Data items
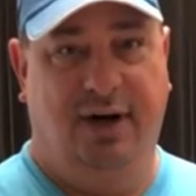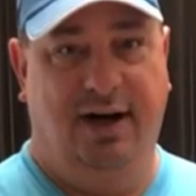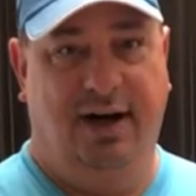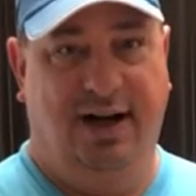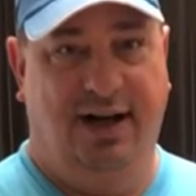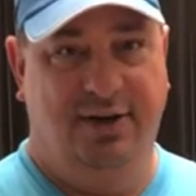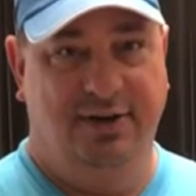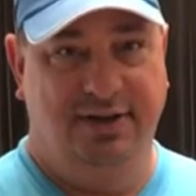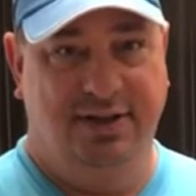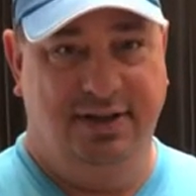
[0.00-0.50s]

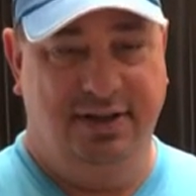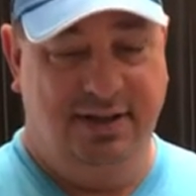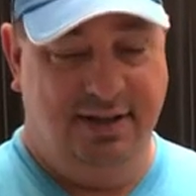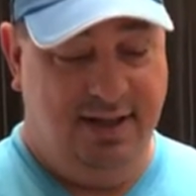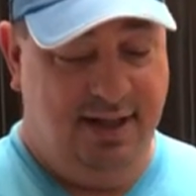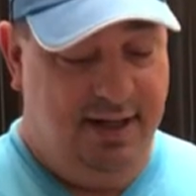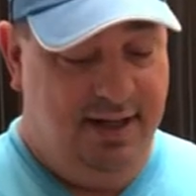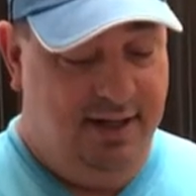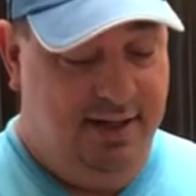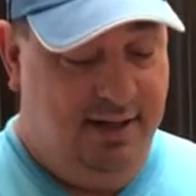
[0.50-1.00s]
warehouses.
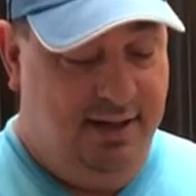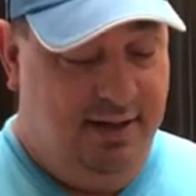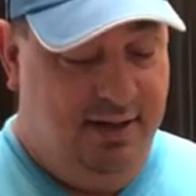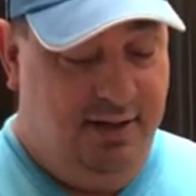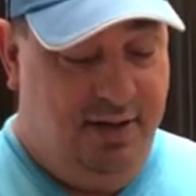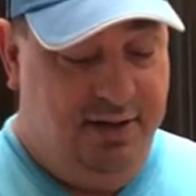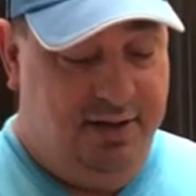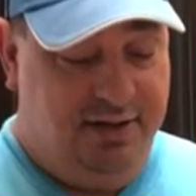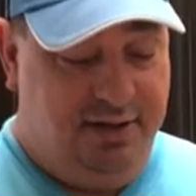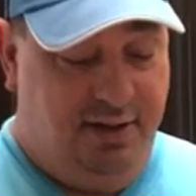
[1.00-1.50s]

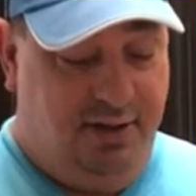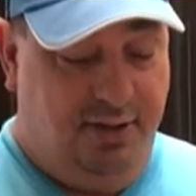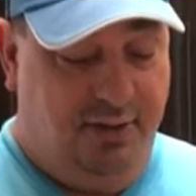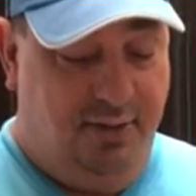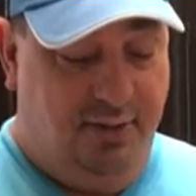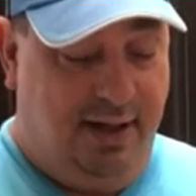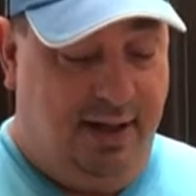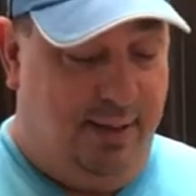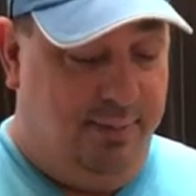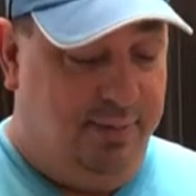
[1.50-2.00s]

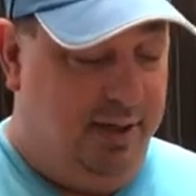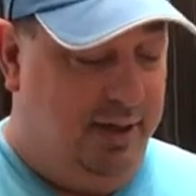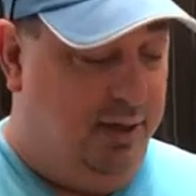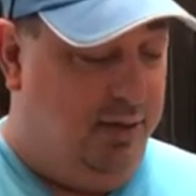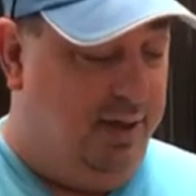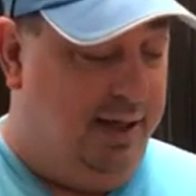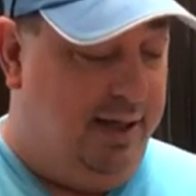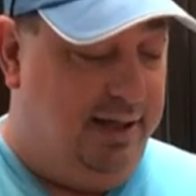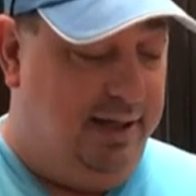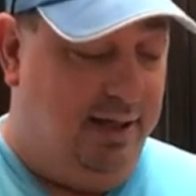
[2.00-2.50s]
So I'm going to
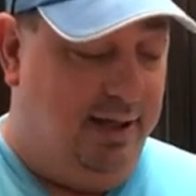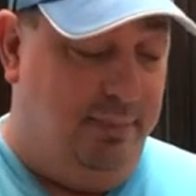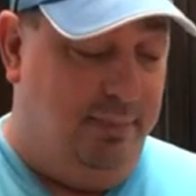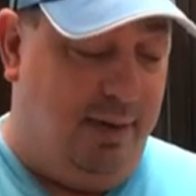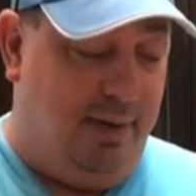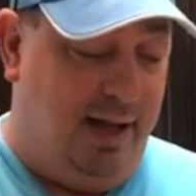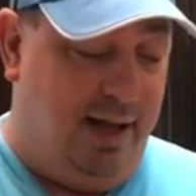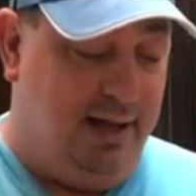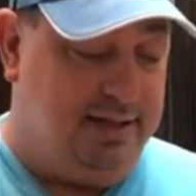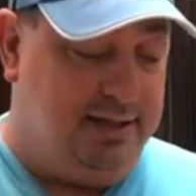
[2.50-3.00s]
go ahead and
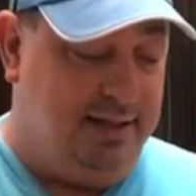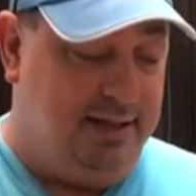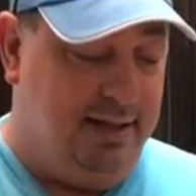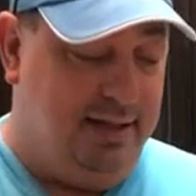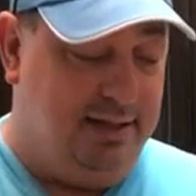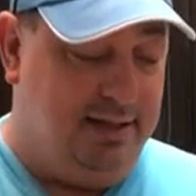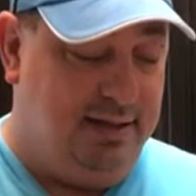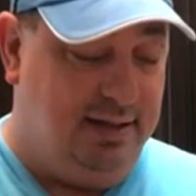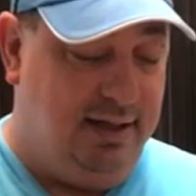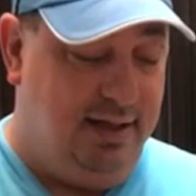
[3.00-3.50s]
unbox
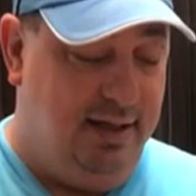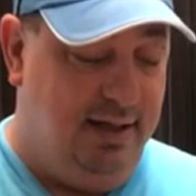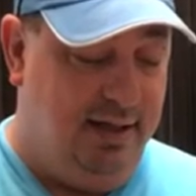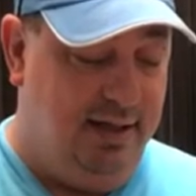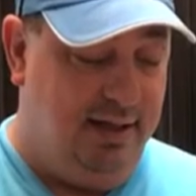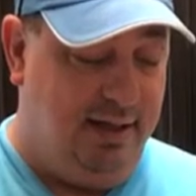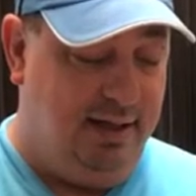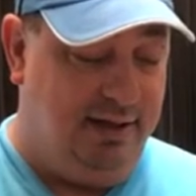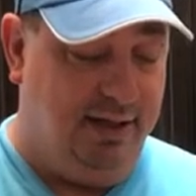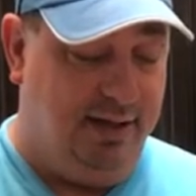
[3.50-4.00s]
this.
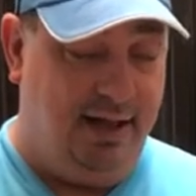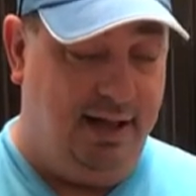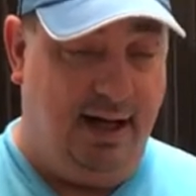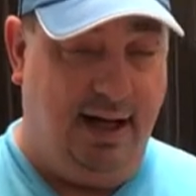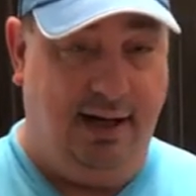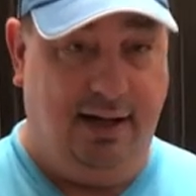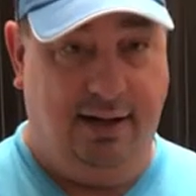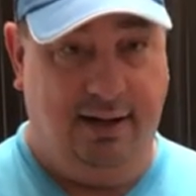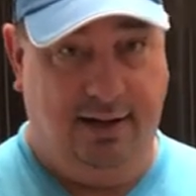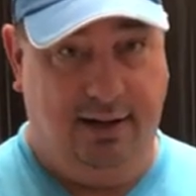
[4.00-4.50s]
I took it
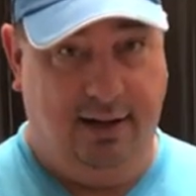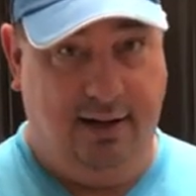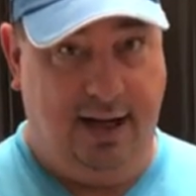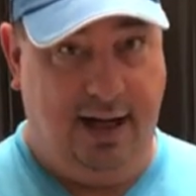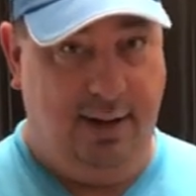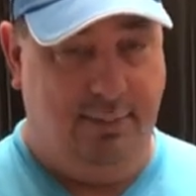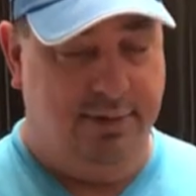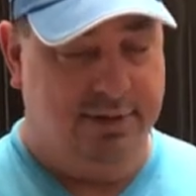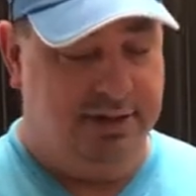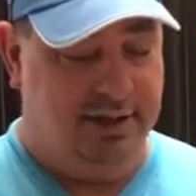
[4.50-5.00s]
out of the
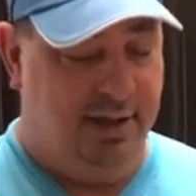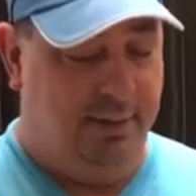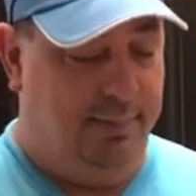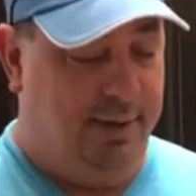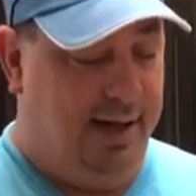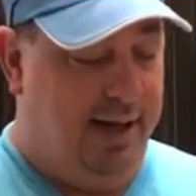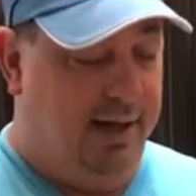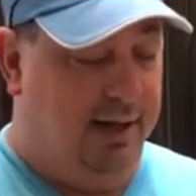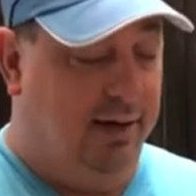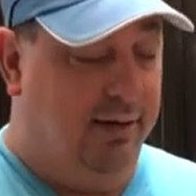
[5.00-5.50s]
Amazon
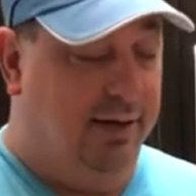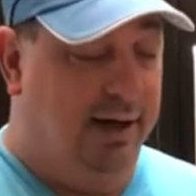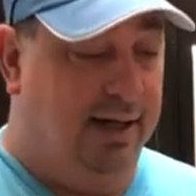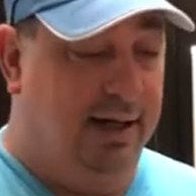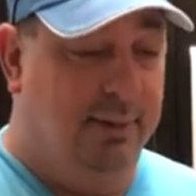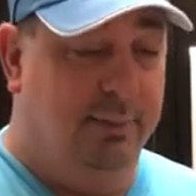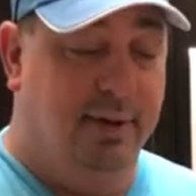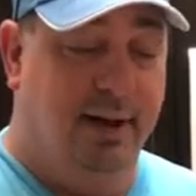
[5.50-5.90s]
pack already,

**WHAT IS EXPECTED**
Transcribe each entry precisely as given, leaving the pictures out.

**YOUR SOLUTION**
[0.00-0.50s]

[0.50-1.00s]
warehouses.
[1.00-1.50s]

[1.50-2.00s]

[2.00-2.50s]
So I'm going to
[2.50-3.00s]
go ahead and
[3.00-3.50s]
unbox
[3.50-4.00s]
this.
[4.00-4.50s]
I took it
[4.50-5.00s]
out of the
[5.00-5.50s]
Amazon
[5.50-5.90s]
pack already,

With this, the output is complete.